Problem details: The entries follow. Please return all of them exactly.

Saved data entries:
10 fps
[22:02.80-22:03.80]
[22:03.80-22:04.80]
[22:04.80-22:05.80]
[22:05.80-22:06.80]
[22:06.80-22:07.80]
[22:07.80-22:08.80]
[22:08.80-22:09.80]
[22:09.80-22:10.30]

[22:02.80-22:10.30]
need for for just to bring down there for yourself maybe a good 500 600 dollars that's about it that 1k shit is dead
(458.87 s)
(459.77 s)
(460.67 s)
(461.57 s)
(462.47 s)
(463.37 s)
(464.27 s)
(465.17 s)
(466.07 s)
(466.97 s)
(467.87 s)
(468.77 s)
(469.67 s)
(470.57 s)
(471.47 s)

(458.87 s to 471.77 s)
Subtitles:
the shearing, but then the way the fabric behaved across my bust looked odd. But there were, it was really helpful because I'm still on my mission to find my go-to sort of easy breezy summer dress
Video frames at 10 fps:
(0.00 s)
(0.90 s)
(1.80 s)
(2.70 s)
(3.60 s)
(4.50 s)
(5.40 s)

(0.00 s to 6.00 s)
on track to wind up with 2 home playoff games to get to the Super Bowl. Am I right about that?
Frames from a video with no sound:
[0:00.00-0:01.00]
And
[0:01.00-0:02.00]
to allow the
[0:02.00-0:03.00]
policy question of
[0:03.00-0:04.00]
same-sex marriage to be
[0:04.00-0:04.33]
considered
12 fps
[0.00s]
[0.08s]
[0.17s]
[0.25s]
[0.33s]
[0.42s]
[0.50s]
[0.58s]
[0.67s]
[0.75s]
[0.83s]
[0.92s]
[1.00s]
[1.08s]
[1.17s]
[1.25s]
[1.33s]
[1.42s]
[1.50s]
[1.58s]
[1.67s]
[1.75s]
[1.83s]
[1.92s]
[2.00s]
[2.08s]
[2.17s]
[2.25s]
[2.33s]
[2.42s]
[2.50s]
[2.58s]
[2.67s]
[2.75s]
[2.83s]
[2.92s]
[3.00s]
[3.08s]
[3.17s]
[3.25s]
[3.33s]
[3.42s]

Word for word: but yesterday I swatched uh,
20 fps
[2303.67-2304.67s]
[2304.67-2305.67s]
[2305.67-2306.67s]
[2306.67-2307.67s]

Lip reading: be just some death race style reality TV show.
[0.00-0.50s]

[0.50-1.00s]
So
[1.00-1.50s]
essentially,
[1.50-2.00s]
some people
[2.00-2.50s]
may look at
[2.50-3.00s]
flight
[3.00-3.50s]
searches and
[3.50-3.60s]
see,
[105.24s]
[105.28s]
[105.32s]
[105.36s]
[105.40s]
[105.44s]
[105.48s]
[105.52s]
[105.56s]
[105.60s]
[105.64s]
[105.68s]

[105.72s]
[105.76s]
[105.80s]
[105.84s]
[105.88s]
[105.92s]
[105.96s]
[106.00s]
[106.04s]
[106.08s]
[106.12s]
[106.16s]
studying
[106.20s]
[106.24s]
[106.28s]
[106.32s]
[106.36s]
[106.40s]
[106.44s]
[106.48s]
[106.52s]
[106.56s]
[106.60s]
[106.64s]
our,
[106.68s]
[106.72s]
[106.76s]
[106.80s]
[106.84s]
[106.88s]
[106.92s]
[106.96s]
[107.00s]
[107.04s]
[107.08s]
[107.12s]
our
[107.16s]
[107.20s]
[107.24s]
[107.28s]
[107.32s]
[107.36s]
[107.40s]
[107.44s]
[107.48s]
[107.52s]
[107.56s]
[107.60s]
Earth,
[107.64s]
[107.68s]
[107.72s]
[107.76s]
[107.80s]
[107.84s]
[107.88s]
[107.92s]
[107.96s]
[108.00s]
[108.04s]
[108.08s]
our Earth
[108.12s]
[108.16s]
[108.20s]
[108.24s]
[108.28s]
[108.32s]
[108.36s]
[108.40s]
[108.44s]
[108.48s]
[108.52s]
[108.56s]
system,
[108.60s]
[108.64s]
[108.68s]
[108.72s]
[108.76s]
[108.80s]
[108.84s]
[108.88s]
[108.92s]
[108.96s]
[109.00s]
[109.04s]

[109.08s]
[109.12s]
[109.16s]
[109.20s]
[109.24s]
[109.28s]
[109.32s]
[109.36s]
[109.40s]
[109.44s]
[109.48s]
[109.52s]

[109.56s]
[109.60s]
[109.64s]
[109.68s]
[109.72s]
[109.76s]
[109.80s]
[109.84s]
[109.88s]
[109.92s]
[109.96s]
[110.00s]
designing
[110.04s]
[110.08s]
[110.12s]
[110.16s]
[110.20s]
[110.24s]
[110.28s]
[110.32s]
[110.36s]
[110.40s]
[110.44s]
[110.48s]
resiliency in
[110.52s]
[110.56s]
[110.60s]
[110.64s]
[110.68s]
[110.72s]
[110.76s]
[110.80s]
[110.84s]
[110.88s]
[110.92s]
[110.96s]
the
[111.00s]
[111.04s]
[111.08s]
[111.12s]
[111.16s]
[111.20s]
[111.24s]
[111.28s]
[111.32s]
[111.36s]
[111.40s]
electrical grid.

Task output:
10 fps
[22:02.80-22:03.80]
[22:03.80-22:04.80]
[22:04.80-22:05.80]
[22:05.80-22:06.80]
[22:06.80-22:07.80]
[22:07.80-22:08.80]
[22:08.80-22:09.80]
[22:09.80-22:10.30]

[22:02.80-22:10.30]
need for for just to bring down there for yourself maybe a good 500 600 dollars that's about it that 1k shit is dead
(458.87 s)
(459.77 s)
(460.67 s)
(461.57 s)
(462.47 s)
(463.37 s)
(464.27 s)
(465.17 s)
(466.07 s)
(466.97 s)
(467.87 s)
(468.77 s)
(469.67 s)
(470.57 s)
(471.47 s)

(458.87 s to 471.77 s)
Subtitles:
the shearing, but then the way the fabric behaved across my bust looked odd. But there were, it was really helpful because I'm still on my mission to find my go-to sort of easy breezy summer dress
Video frames at 10 fps:
(0.00 s)
(0.90 s)
(1.80 s)
(2.70 s)
(3.60 s)
(4.50 s)
(5.40 s)

(0.00 s to 6.00 s)
on track to wind up with 2 home playoff games to get to the Super Bowl. Am I right about that?
Frames from a video with no sound:
[0:00.00-0:01.00]
And
[0:01.00-0:02.00]
to allow the
[0:02.00-0:03.00]
policy question of
[0:03.00-0:04.00]
same-sex marriage to be
[0:04.00-0:04.33]
considered
12 fps
[0.00s]
[0.08s]
[0.17s]
[0.25s]
[0.33s]
[0.42s]
[0.50s]
[0.58s]
[0.67s]
[0.75s]
[0.83s]
[0.92s]
[1.00s]
[1.08s]
[1.17s]
[1.25s]
[1.33s]
[1.42s]
[1.50s]
[1.58s]
[1.67s]
[1.75s]
[1.83s]
[1.92s]
[2.00s]
[2.08s]
[2.17s]
[2.25s]
[2.33s]
[2.42s]
[2.50s]
[2.58s]
[2.67s]
[2.75s]
[2.83s]
[2.92s]
[3.00s]
[3.08s]
[3.17s]
[3.25s]
[3.33s]
[3.42s]

Word for word: but yesterday I swatched uh,
20 fps
[2303.67-2304.67s]
[2304.67-2305.67s]
[2305.67-2306.67s]
[2306.67-2307.67s]

Lip reading: be just some death race style reality TV show.
[0.00-0.50s]

[0.50-1.00s]
So
[1.00-1.50s]
essentially,
[1.50-2.00s]
some people
[2.00-2.50s]
may look at
[2.50-3.00s]
flight
[3.00-3.50s]
searches and
[3.50-3.60s]
see,
[105.24s]
[105.28s]
[105.32s]
[105.36s]
[105.40s]
[105.44s]
[105.48s]
[105.52s]
[105.56s]
[105.60s]
[105.64s]
[105.68s]

[105.72s]
[105.76s]
[105.80s]
[105.84s]
[105.88s]
[105.92s]
[105.96s]
[106.00s]
[106.04s]
[106.08s]
[106.12s]
[106.16s]
studying
[106.20s]
[106.24s]
[106.28s]
[106.32s]
[106.36s]
[106.40s]
[106.44s]
[106.48s]
[106.52s]
[106.56s]
[106.60s]
[106.64s]
our,
[106.68s]
[106.72s]
[106.76s]
[106.80s]
[106.84s]
[106.88s]
[106.92s]
[106.96s]
[107.00s]
[107.04s]
[107.08s]
[107.12s]
our
[107.16s]
[107.20s]
[107.24s]
[107.28s]
[107.32s]
[107.36s]
[107.40s]
[107.44s]
[107.48s]
[107.52s]
[107.56s]
[107.60s]
Earth,
[107.64s]
[107.68s]
[107.72s]
[107.76s]
[107.80s]
[107.84s]
[107.88s]
[107.92s]
[107.96s]
[108.00s]
[108.04s]
[108.08s]
our Earth
[108.12s]
[108.16s]
[108.20s]
[108.24s]
[108.28s]
[108.32s]
[108.36s]
[108.40s]
[108.44s]
[108.48s]
[108.52s]
[108.56s]
system,
[108.60s]
[108.64s]
[108.68s]
[108.72s]
[108.76s]
[108.80s]
[108.84s]
[108.88s]
[108.92s]
[108.96s]
[109.00s]
[109.04s]

[109.08s]
[109.12s]
[109.16s]
[109.20s]
[109.24s]
[109.28s]
[109.32s]
[109.36s]
[109.40s]
[109.44s]
[109.48s]
[109.52s]

[109.56s]
[109.60s]
[109.64s]
[109.68s]
[109.72s]
[109.76s]
[109.80s]
[109.84s]
[109.88s]
[109.92s]
[109.96s]
[110.00s]
designing
[110.04s]
[110.08s]
[110.12s]
[110.16s]
[110.20s]
[110.24s]
[110.28s]
[110.32s]
[110.36s]
[110.40s]
[110.44s]
[110.48s]
resiliency in
[110.52s]
[110.56s]
[110.60s]
[110.64s]
[110.68s]
[110.72s]
[110.76s]
[110.80s]
[110.84s]
[110.88s]
[110.92s]
[110.96s]
the
[111.00s]
[111.04s]
[111.08s]
[111.12s]
[111.16s]
[111.20s]
[111.24s]
[111.28s]
[111.32s]
[111.36s]
[111.40s]
electrical grid.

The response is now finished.